When I think miso, I think of a thin broth – a perfunctory salty soup served pre-sushi with a few tofu cubes (little rafts) and a couple of button mushrooms (small people trying to get to the rafts). I never think of miso as a seasoning. Completely inspired by an apple cobbler in this month’s Bon Appetit that has a miso streusel topping, I decided to try out some unconventional uses of miso. In this post, I’ll tell you about a broccoli soup seasoned with miso (it’s soup with miso, but not miso soup). Then, in a future post, I’ll tell you about a miso ice cream. I’ll round out the series with ginger pear cupcakes with miso salted caramel.
Brocolli Miso Soup
The broccoli miso soup is well-salted (with no added salt) and creamy (with no milk or cream) – all from the miso. The miso also provides the soup with an unexpected depth of flavor. Brocolli, carrots, onions, and olive oil make a stir fry, but the same ingredients with some miso can make a hearty winter soup.
I found the recipe for brocolli miso soup on Well Fed. Here’s the recipe as I made it (I adjusted it just a bit from the original):
If you've tried this recipe, please RATE THE RECIPE and leave a comment below!
Broccoli Miso Soup – It’s Not Just Miso Soup with Broccoli
- 2-3 tbsp extra virgin olive oil
- 1 medium onion finely chopped
- 2 carrots finely chopped
- a bunch of broccoli about 8 oz, florets removed from the stems, the stems peeled with a vegetable peeler and diced (I used brocollette because I had it in the house. It's one of those crazy hybrid vegetables - a cross between broccoli and kale)

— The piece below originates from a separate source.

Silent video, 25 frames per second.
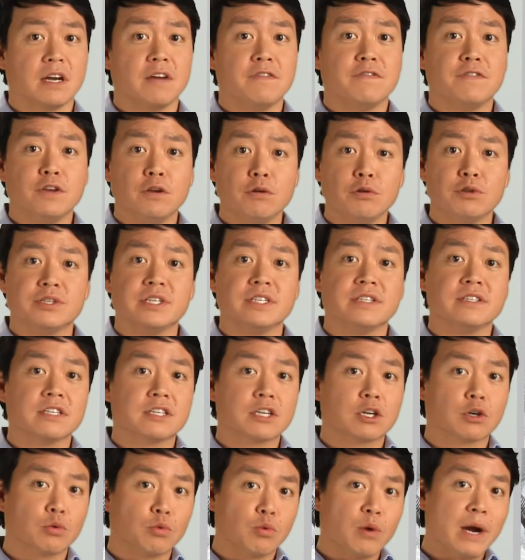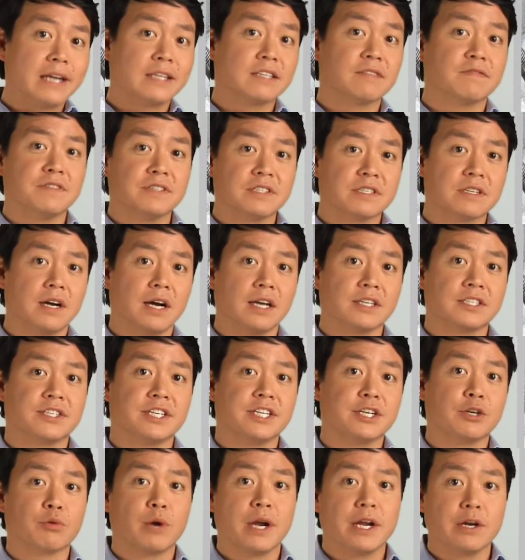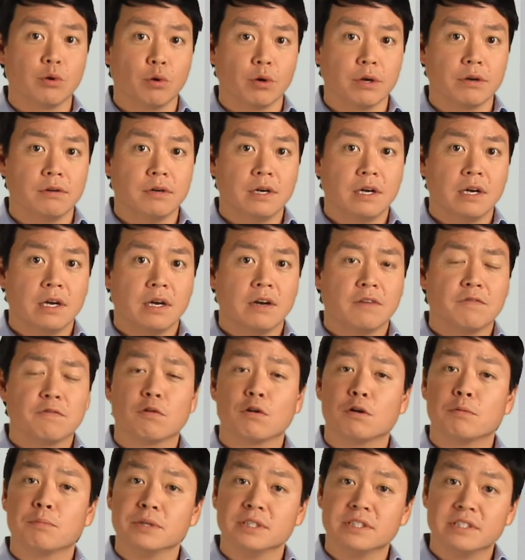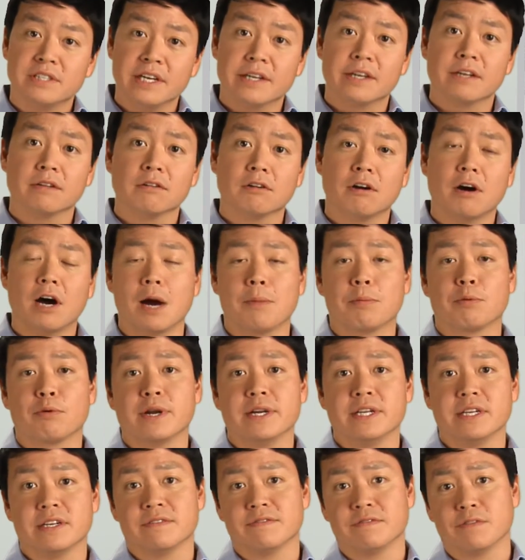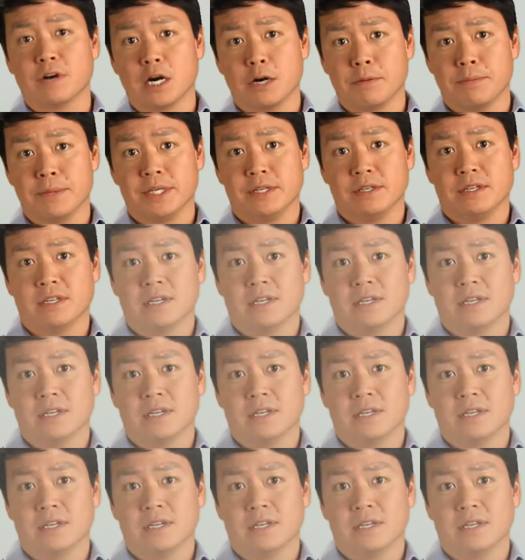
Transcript: of using the correct viscosity grade oil for a particular operating environment.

- 4 tbsp white miso dissolved in 1 cup of water I used red miso
- 2 bay leaves
- 1 tsp freshly grated nutmeg
Heat a large stock pot over medium-high heat.
Add enough olive oil to coat the bottom.
When the oil is hot, add the onions and carrots and cook until the onions are translucent and the carrots are beginning to get soft, about 5 minutes.
Add the diced broccoli stems and cook for about 5 more minutes, until the stems begin to soften.
Add the broccoli florets, the dissolved miso paste, and the bay leaves.
Add enough water to cover the florets.
Bring the water to a boil.
Lower heat and simmer for about 35 minutes or until the carrots, broccoli stems, and florets are very tender.
Remove the bay leaves.
Use an immersion blender to puree the contents of the pot. (You could dump the contents of the pot into a standard blender, but treat yourself to an immersion blender. It's a great item and not too expensive.)
Add the nutmeg and any other seasonings that you like (I didn't see the need to add anything - not even salt or pepper).